Para o efeito, há que chamar à colação o citado artigo 16º, aditado à Portaria nº 277/99, de 15/4, que aprovou o Regulamento de Estágio para Ingresso na Carreira Técnica Superior de Inspecção da IGE, pela Portaria nº 444/2000, de 17 de Julho.
Dispõe a norma em causa o seguinte:
“Artigo 16º
Reposição de despesas com a formação
O estagiário assinará um termo de responsabilidade em que se compromete a reembolsar a IGE de todas as despesas efectuadas com a sua formação caso não venha a prestar, após a sua integração na carreira, o tempo de serviço correspondente à duração do estágio.”.
Embora a formulação do normativo em causa não seja clara, o espírito que lhe subjaz é o de que sempre que, por facto imputável ao estagiário, este não venha a prestar o tempo de serviço correspondente à duração do estágio, deverá reembolsar a IGE de todas as despesas efectuadas com a sua formação.
E compreende-se que assim seja.
Com efeito, sabendo-se que, em regra, os custos de formação de pessoal são elevados, as entidades que promovem estágios de formação, como é o caso da IGE, defendem-se, levando os estagiários a assinarem termos de responsabilidade, onde se comprometem a reembolsar as despesas efectuadas com a sua formação, por forma a desincentivar o abandono prematuro ou após o termo dos estágios, mas antes de completado um período de tempo de serviço de duração igual à do estágio, não só como compensação dos evidentes prejuízos para quem ministrou a formação, como também pelos claros benefícios para quem, por essa via, vai usufruir dos conhecimentos técnicos que ao longo daquela foram ministrados.
Ora este entendimento, que julgamos ser o correcto, não viola o disposto no artigo 13º da CRP, nem sequer a letra ou o espírito do artigo 16º do Regulamento em causa.
Admitir, como sustenta a recorrente – baseando-se exclusivamente na letra da norma – que só em caso de ingresso na carreira sem o cumprimento do tempo de serviço correspondente à duração do estágio é que seria devido o reembolso das despesas efectuadas com a formação, seria aceitar de olhos fechados a concessão de um benefício ilegítimo para quem, na prática, se havia aproveitado dum estágio para adquirir conhecimentos que, doutra forma, dificilmente adquiriria, com evidente prejuízo do Estado, enquanto promotor da formação, facto esse sim violador do princípio da igualdade, na sua vertente negativa, ou seja, a da igualdade de deveres entre cidadãos.

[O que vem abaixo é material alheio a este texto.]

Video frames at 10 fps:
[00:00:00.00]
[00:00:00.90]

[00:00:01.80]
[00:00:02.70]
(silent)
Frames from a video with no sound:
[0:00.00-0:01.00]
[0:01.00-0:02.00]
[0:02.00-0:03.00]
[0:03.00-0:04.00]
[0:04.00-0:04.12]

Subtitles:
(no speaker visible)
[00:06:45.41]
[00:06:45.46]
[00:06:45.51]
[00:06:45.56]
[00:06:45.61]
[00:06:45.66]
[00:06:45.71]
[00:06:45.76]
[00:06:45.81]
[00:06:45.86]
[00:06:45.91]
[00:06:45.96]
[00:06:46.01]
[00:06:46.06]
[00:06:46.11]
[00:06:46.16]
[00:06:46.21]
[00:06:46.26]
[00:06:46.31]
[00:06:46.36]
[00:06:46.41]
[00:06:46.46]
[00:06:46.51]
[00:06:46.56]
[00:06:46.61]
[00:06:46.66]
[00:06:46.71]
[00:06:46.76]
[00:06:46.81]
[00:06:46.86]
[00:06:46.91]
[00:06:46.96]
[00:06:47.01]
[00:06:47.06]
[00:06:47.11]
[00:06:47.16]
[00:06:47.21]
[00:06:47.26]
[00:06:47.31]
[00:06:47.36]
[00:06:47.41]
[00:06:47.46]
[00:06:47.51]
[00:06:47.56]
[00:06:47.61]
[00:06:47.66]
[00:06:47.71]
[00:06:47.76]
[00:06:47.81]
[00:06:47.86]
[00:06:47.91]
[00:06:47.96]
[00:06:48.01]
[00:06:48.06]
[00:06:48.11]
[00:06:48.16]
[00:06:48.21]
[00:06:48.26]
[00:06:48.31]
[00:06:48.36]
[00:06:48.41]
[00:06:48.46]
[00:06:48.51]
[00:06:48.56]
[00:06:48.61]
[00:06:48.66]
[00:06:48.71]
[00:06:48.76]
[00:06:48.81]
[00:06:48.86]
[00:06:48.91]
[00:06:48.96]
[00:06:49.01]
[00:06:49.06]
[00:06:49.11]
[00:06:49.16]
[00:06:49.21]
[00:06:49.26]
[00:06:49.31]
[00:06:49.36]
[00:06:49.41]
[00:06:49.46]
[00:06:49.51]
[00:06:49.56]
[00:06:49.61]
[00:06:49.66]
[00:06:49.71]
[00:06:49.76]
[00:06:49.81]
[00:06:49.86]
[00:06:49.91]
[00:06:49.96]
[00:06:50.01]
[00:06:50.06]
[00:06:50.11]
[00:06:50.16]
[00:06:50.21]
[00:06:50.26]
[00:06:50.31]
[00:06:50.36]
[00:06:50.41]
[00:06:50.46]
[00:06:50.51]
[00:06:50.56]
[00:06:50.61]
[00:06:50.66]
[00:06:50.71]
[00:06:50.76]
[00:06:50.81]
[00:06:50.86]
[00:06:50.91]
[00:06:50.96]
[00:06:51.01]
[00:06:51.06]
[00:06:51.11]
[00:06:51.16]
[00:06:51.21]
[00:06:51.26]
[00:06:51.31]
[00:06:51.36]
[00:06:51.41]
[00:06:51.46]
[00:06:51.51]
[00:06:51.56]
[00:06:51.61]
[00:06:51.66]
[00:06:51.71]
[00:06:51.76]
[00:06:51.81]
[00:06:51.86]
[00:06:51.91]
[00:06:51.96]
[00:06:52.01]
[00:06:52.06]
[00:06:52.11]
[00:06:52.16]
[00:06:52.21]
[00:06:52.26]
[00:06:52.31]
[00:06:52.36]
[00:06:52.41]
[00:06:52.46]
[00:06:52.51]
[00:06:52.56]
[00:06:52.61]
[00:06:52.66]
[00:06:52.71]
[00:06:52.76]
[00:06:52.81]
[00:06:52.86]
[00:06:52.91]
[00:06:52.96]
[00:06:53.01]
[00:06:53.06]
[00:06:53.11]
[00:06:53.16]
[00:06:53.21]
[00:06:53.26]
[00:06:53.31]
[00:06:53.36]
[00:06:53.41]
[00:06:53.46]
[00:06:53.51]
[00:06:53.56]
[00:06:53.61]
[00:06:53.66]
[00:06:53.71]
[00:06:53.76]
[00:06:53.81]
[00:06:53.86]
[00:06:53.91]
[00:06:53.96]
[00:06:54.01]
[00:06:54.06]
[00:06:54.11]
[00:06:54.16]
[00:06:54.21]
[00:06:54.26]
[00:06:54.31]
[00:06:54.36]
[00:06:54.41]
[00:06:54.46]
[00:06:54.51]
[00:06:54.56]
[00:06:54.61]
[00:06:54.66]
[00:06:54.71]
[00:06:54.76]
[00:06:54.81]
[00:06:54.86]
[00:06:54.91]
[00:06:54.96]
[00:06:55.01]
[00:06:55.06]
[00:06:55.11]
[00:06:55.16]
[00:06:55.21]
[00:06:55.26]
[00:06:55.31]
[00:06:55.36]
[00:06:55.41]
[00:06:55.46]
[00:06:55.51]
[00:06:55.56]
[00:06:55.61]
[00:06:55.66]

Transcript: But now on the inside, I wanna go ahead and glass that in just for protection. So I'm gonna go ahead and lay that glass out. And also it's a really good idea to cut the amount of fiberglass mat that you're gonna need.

Por conseguinte, o acto recorrido também não violou o disposto nos artigos 13º da CRP e 16º do Regulamento de Estágio para Ingresso na Carreira Técnica Superior de Inspecção da IGE, assim improcedendo as conclusões 8ª a 12ª das alegações da recorrente.
IV. DECISÃO
Nestes termos, e pelo exposto, acordam em negar provimento ao recurso contencioso, mantendo o acto recorrido.
Custas a cargo da recorrente, fixando-se a taxa de justiça devida em € 150,00 e a procuradoria em € 50,00.